Young staffers can be embarrassed to admit there’s something they don’t know or understand, so make sure to reinforce your points. “They roll with the punches, and then you get weeks down the road and realize that they had no idea what you’re talking about,” Dady says. “Take the time to make sure you explain it, so they get a good comprehension.”

Take Time to Process

Set aside time to recap what you’ve taught after shadowing. “When you’re cooking, you don’t have time to tell them, ‘Hey, when we were rolling that omelet, did it make sense why I made the curds really small with the eggs and the spatula over medium heat?’” Curren says. “That (time) outside, away from the heat, is ultra-important.”

Balance Compliments and Critique

Positive reinforcement balanced with constructive criticism pushes mentees to improve. “We use a lot of compliment sandwiches,” Curren says. “‘Hey, you did this gnocchi great, the portion size was good. I feel like the pan was too hot ... the garlic was a little burnt, but the consistency of the sauce was perfect.’ You give them something to work on, and you give them some positive reinforcement.” 

Lead by Example

The best way to instill mentees with pride and dedication is leading by example. “When your employees see someone working hard constantly, they are pushed to work harder,” Palmquist says.

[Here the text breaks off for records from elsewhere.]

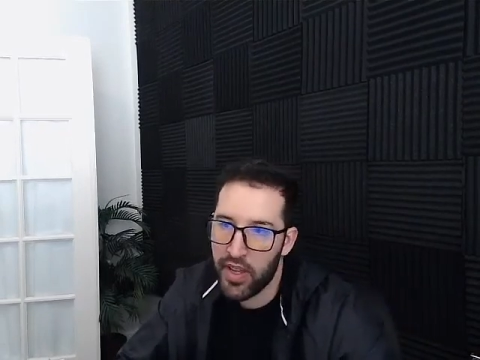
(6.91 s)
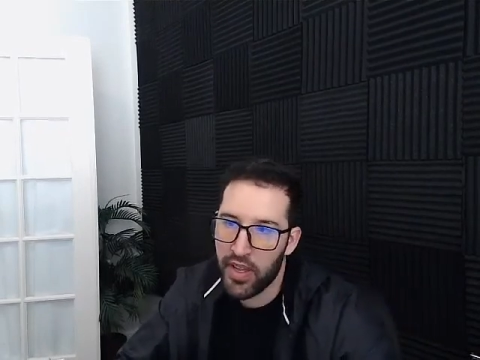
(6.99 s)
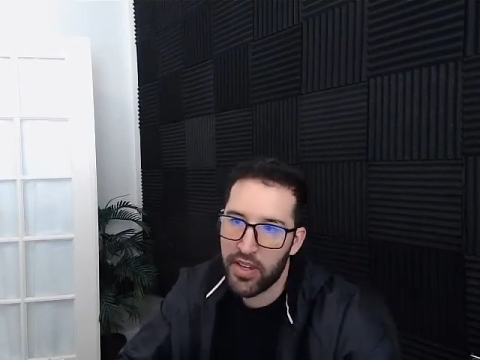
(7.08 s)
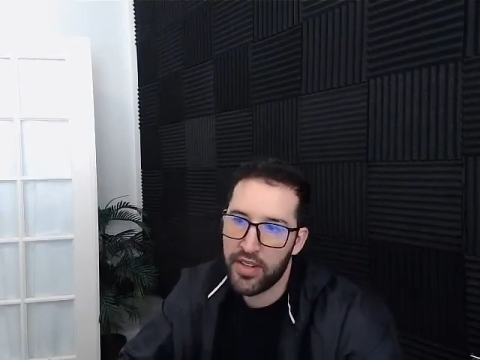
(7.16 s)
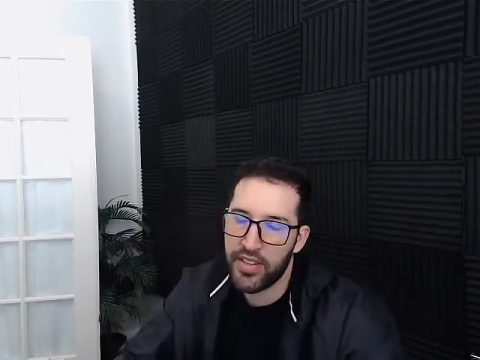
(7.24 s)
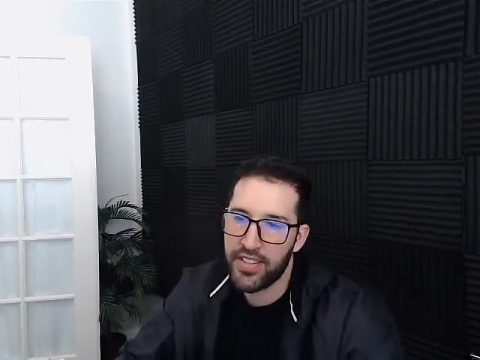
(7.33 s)

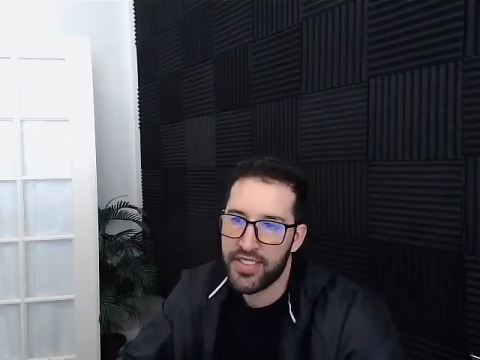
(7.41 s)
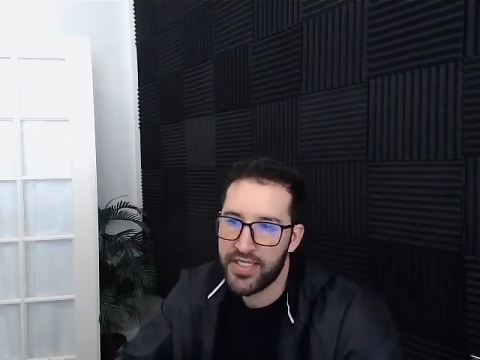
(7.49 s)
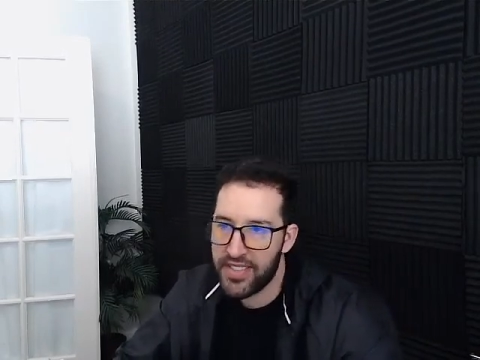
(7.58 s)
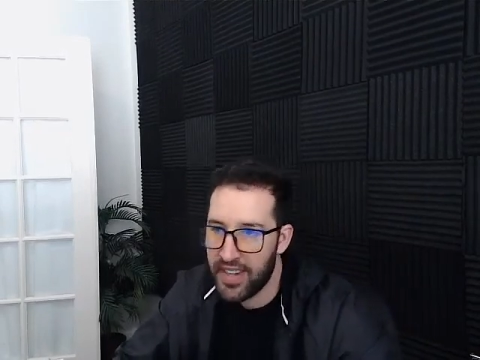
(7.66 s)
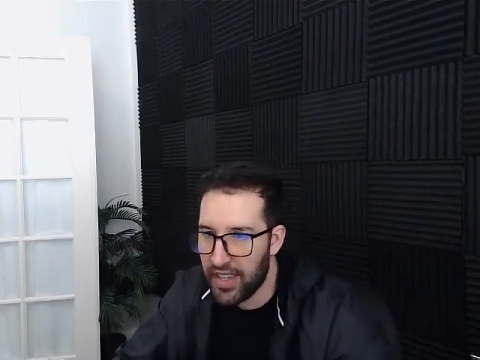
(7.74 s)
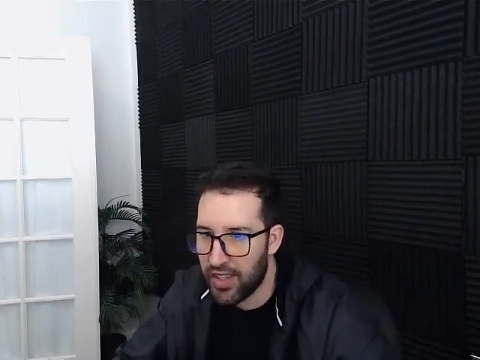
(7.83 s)
and a
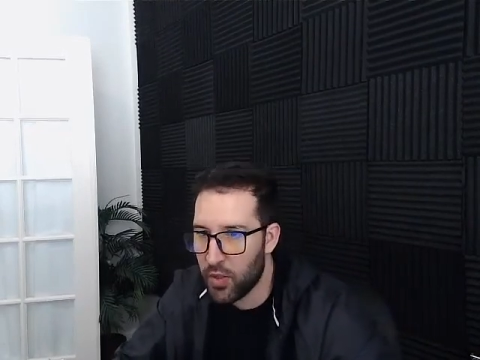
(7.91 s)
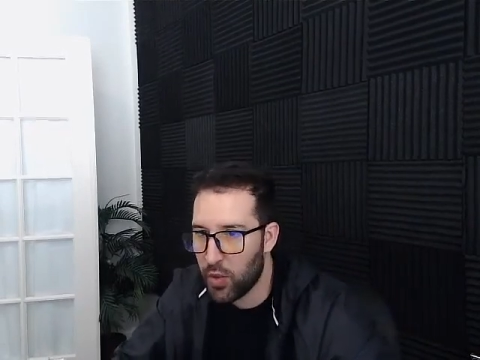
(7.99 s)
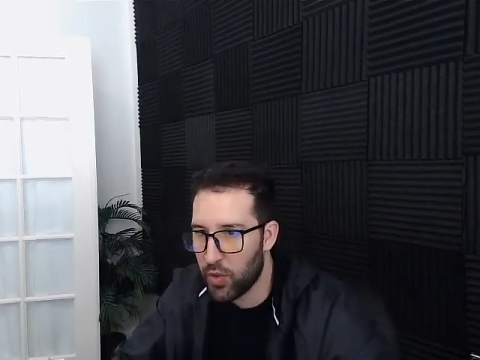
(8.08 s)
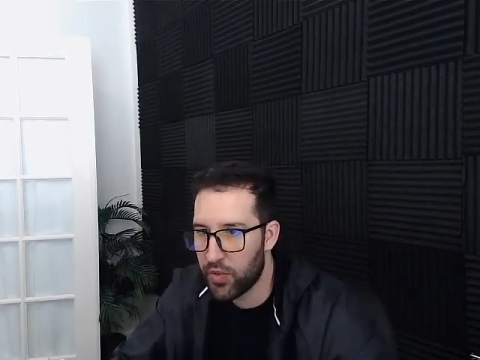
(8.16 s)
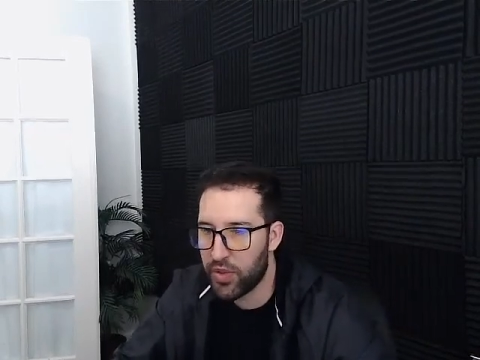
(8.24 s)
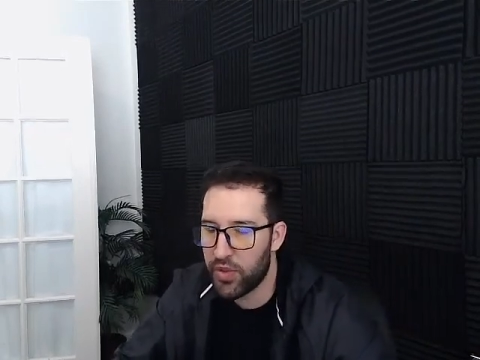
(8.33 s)

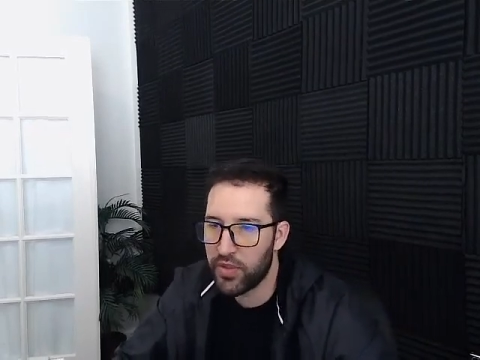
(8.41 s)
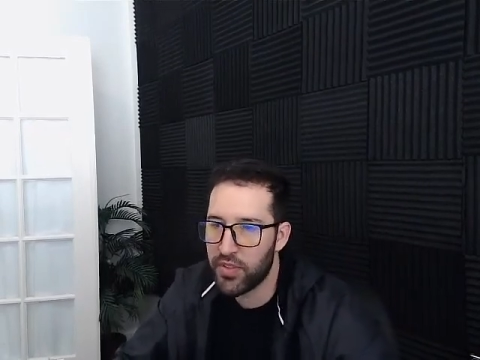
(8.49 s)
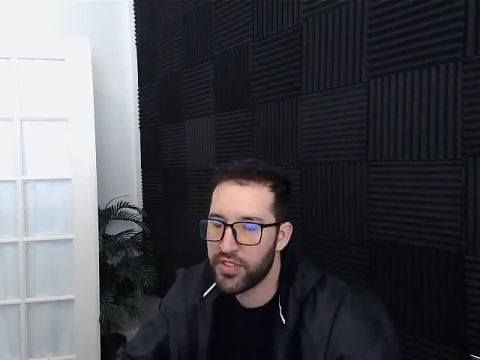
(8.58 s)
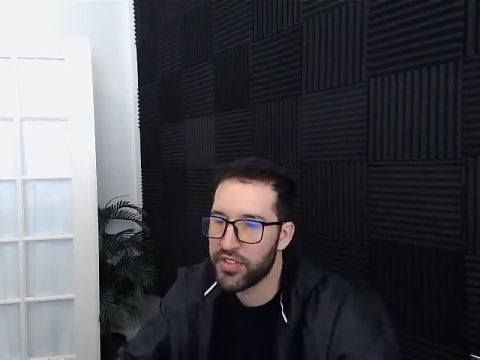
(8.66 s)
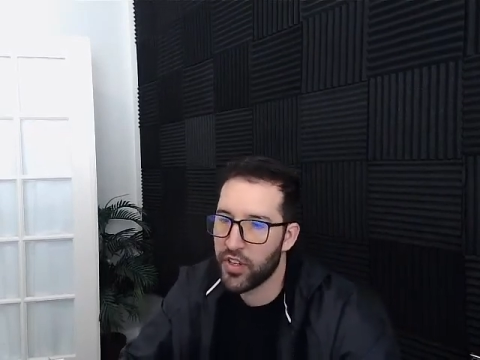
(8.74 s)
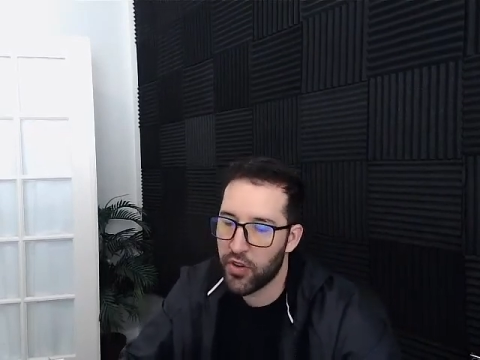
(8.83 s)
stakeholder?
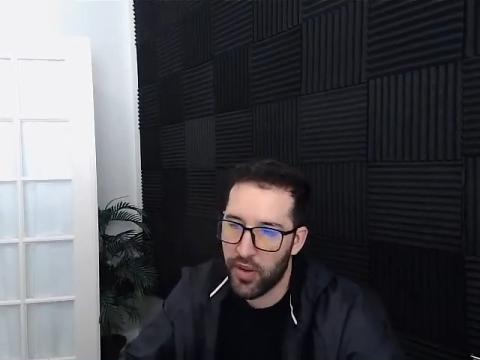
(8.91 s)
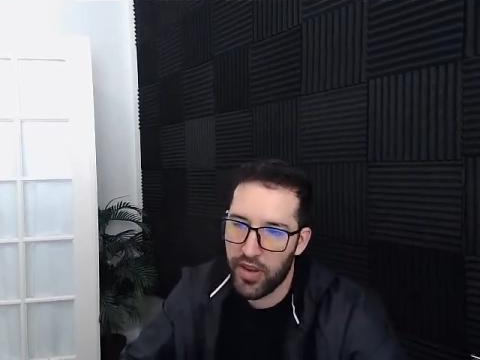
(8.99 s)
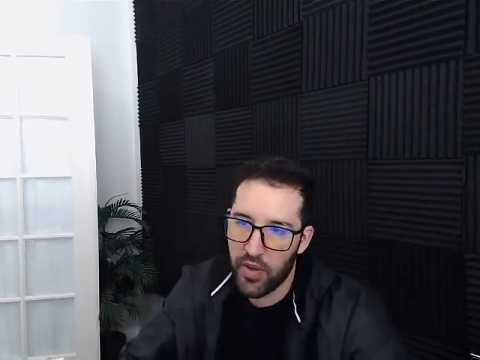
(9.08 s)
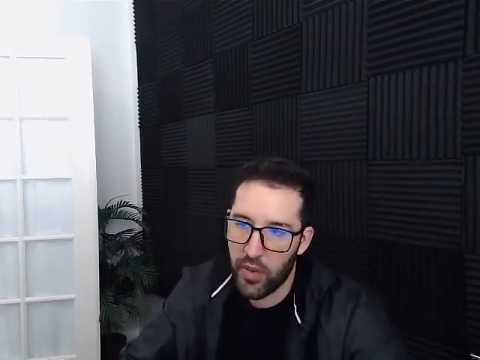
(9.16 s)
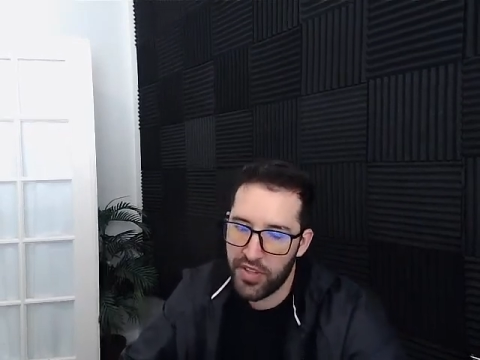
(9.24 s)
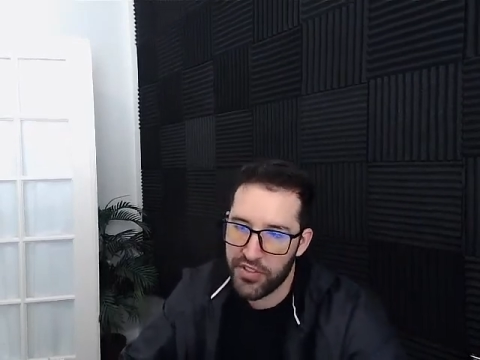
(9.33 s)
This is a
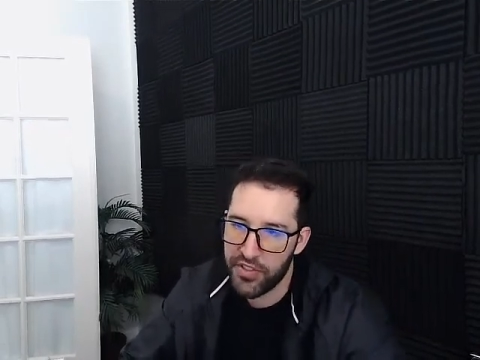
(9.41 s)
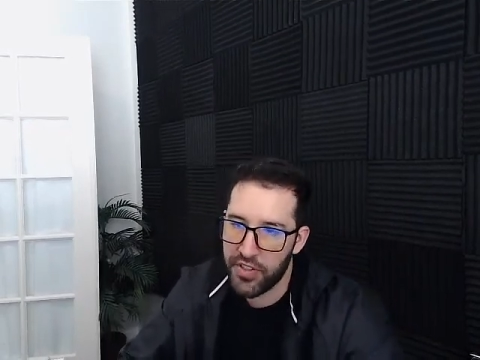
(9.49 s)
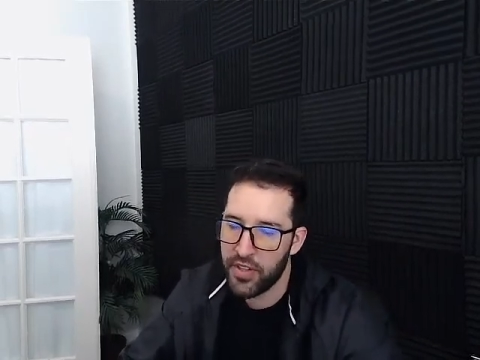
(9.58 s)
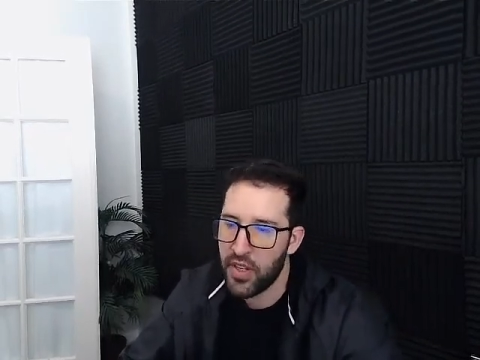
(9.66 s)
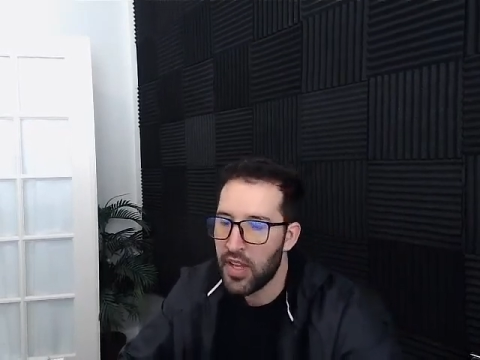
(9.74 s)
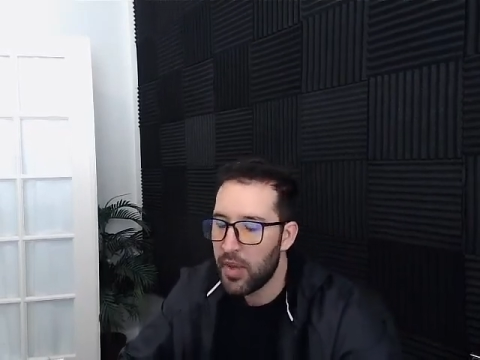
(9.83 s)
great
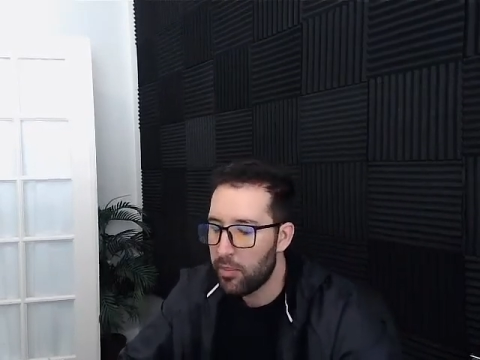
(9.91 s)
question.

Carve Outside Opportunities

A good mentor extends opportunities outside of the workplace. “When you run a successful business, you have a lot of friends that cover a lot of different areas,” say Dady, who will pair an employee interested in breaking down whole animals with a fish company to learn butchering.

Keep in Touch

Mentorships don’t have to end when the mentor or mentee moves on to another job. The best praise a mentor can receive is seeing a mentee move on to a new opportunity, Dady says. 

“You’re only as good as the springboard you provide for the rest of your staff. If they’re not going on to do great things, then you haven’t done your job.”